Agentic Search Over Vector Embeddings NEW
Problem
Vector embeddings for code search require:
- Continuous re-indexing as code changes
- Handling local uncommitted changes
- Additional security surface area for enterprise deployments
- Infrastructure overhead (embedding models, vector databases)
- Stale indices when developers work on multiple branches
Traditional RAG approaches add complexity that may not be necessary with modern capable LLMs.
Solution
Replace vector search with agentic search using bash, grep, file traversal, and other command-line tools.
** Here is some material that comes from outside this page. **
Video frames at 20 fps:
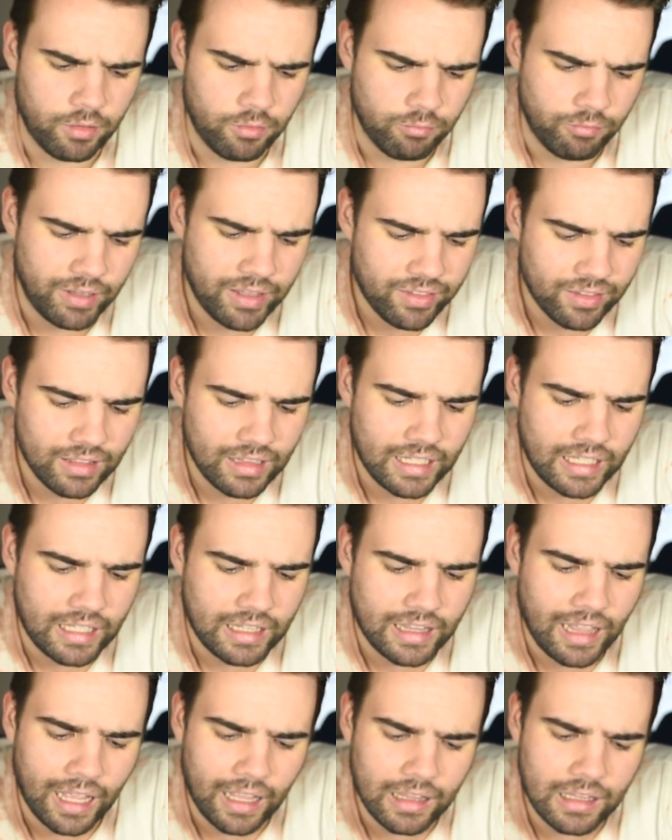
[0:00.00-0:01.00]
recently
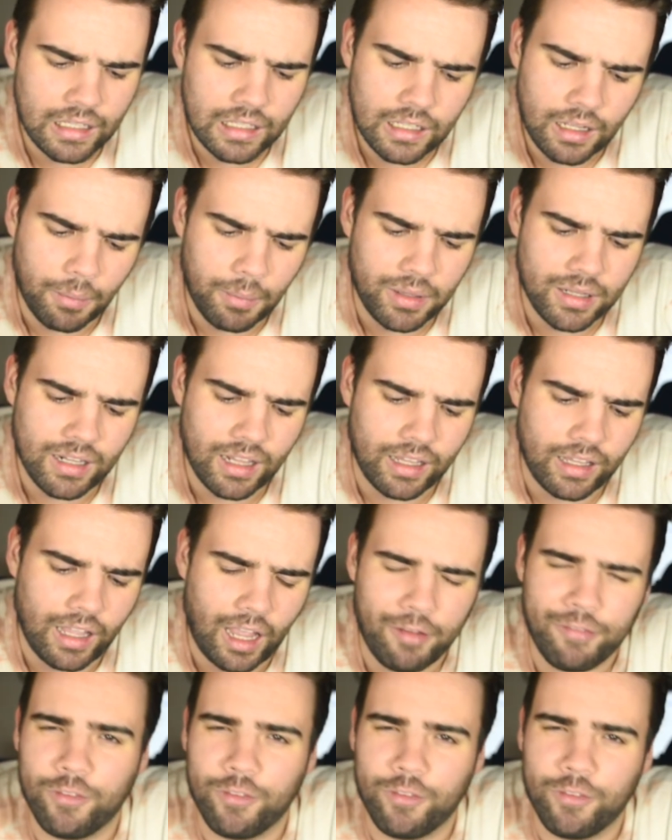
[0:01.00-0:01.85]
I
Modern LLMs are skilled enough at using search tools iteratively to achieve comparable accuracy without the maintenance burden of vector indices.
Key approach:
- Tool-based search: Provide grep, ripgrep, find, ls, and other search utilities
- Iterative refinement: Let the agent search multiple times, narrowing results
- No pre-indexing: Search happens on-demand against current file state
- Optional MCP integration: If teams want semantic search, expose it via MCP tool
# Instead of:
vector_db.index(codebase) # requires continuous updates
results = vector_db.query(embedding(query))
# Use:
agent.call_tool("grep", pattern="function.*authenticate")
agent.call_tool("find", pattern="**/auth/*.ts")
agent.refine_search_based_on_results()
How to use it
When to use agentic search:
- Code bases with frequent changes
- Teams without dedicated vector infrastructure
- Security-sensitive deployments (fewer external dependencies)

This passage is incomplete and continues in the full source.